Each line of the records that holds "frames" should be shown in full.

(Exercise input)

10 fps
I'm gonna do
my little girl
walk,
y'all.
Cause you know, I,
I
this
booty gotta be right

(End Exercise input)
(Exercise input)

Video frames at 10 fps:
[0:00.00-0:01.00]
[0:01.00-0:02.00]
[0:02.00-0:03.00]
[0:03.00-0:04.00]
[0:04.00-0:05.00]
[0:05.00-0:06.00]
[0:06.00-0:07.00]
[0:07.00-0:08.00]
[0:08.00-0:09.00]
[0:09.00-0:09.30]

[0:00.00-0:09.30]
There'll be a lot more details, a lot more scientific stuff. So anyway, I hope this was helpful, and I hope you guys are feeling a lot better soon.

(End Exercise input)
(Exercise input)

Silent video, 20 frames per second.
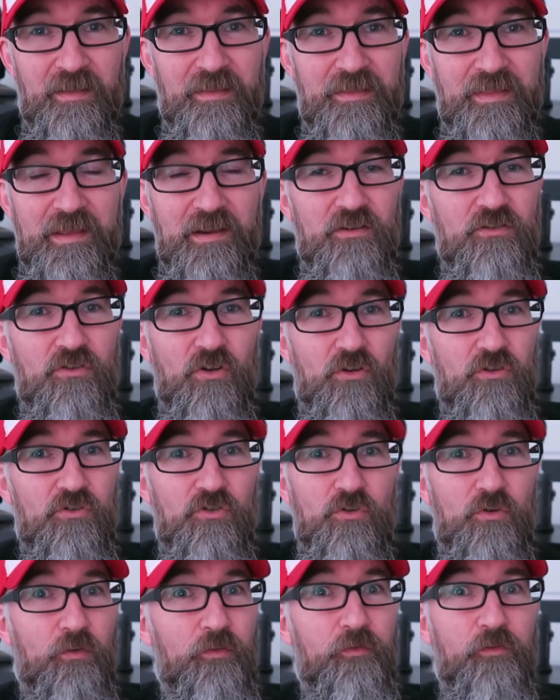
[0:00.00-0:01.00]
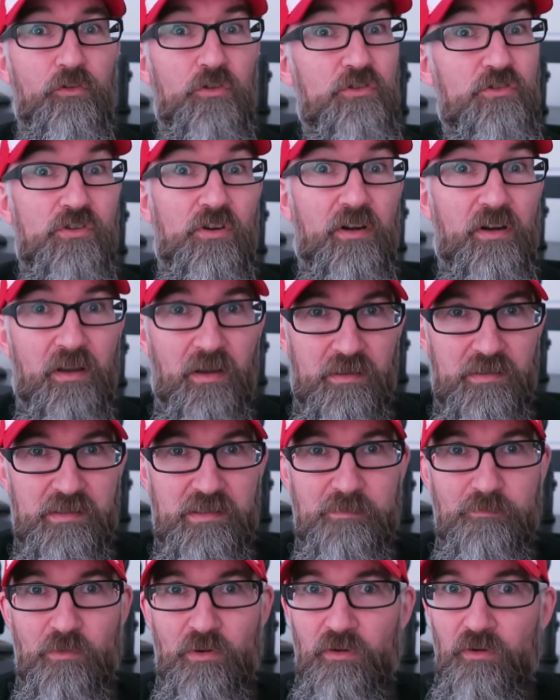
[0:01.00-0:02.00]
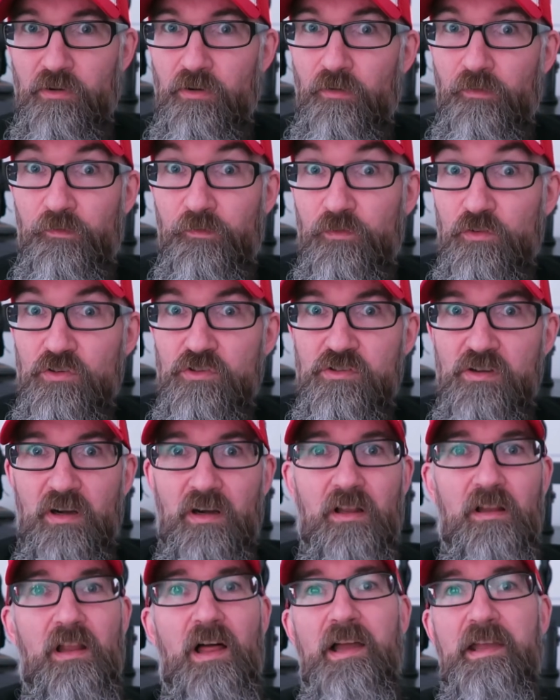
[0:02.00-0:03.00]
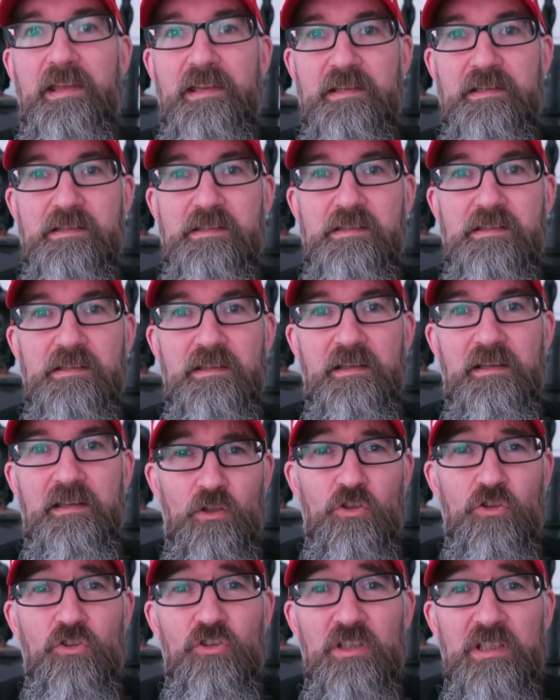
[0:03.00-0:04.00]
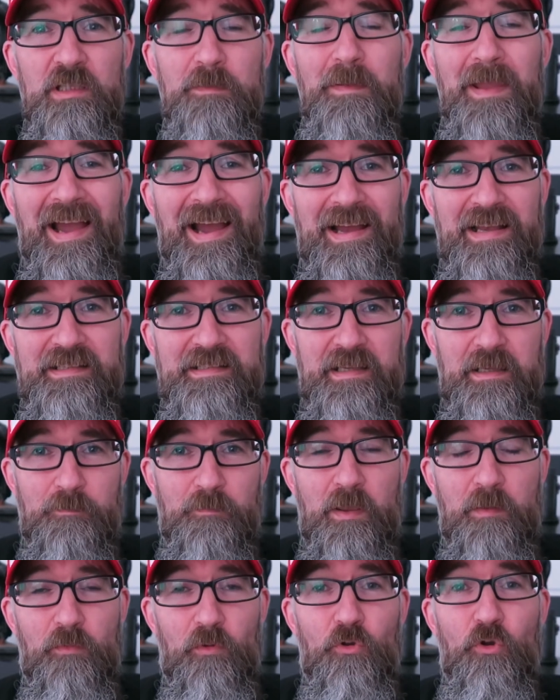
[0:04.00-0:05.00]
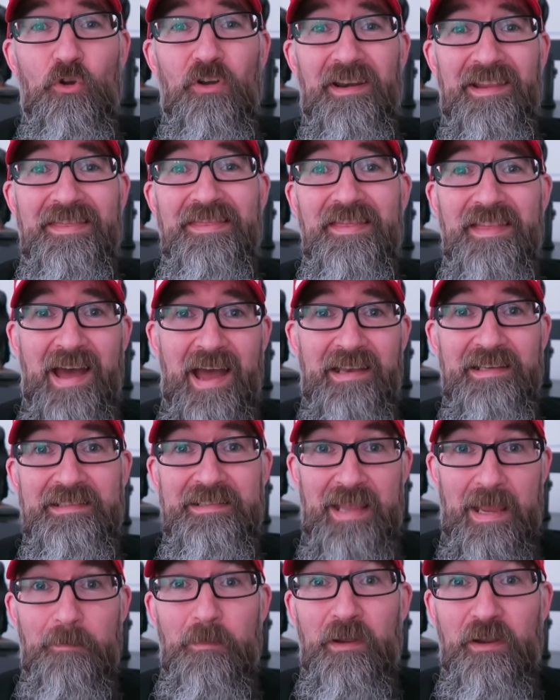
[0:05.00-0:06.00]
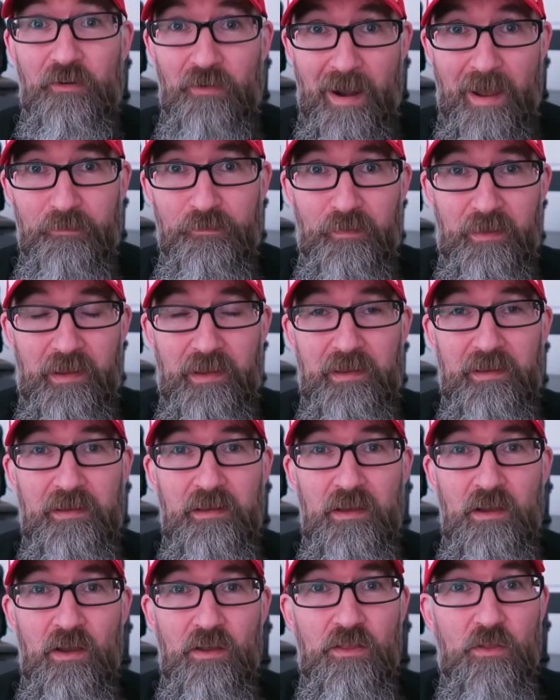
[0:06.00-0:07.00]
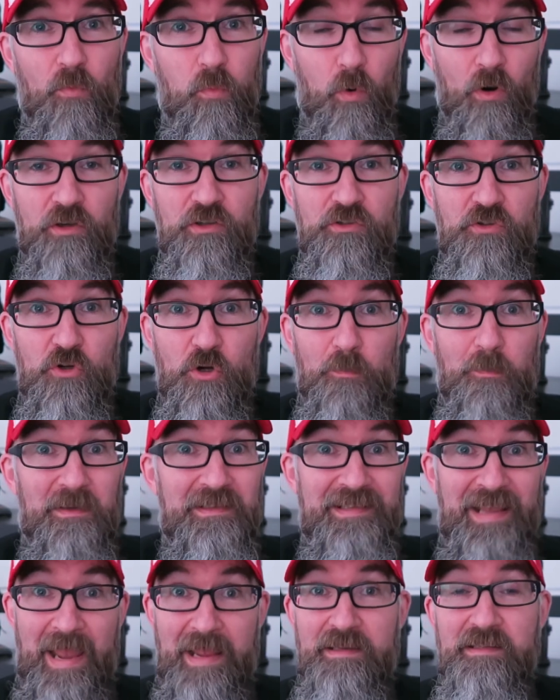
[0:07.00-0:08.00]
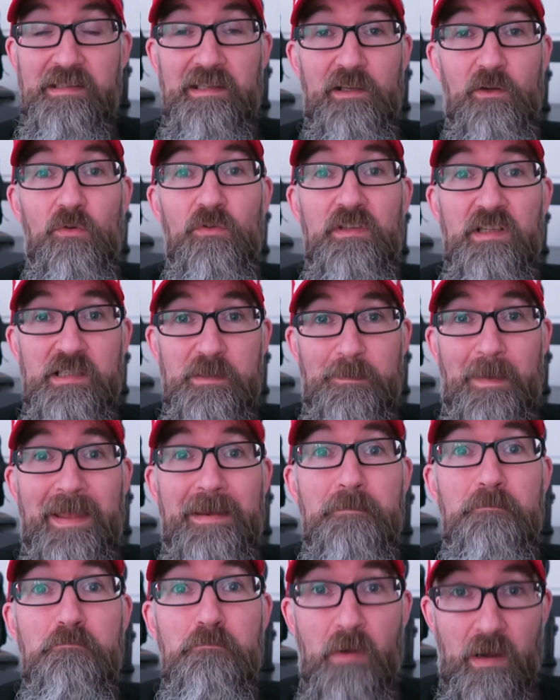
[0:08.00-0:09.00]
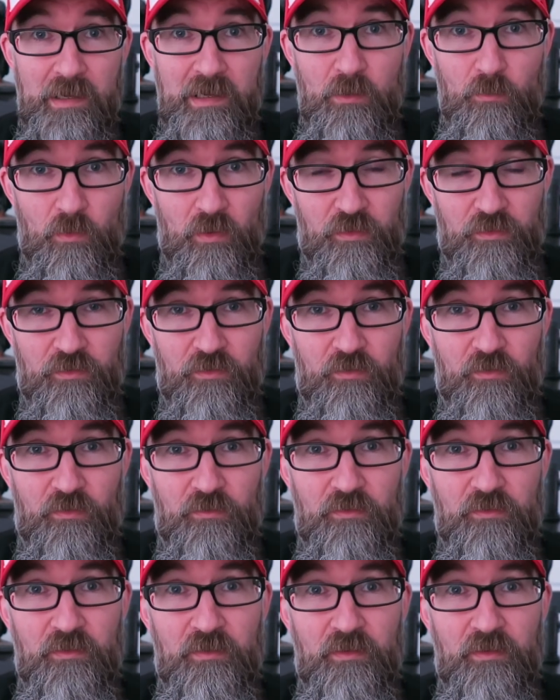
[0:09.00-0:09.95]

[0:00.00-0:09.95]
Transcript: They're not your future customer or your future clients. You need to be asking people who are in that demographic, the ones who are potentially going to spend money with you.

(End Exercise input)

Exercise output.
Video frames at 10 fps:
Silent video, 20 frames per second.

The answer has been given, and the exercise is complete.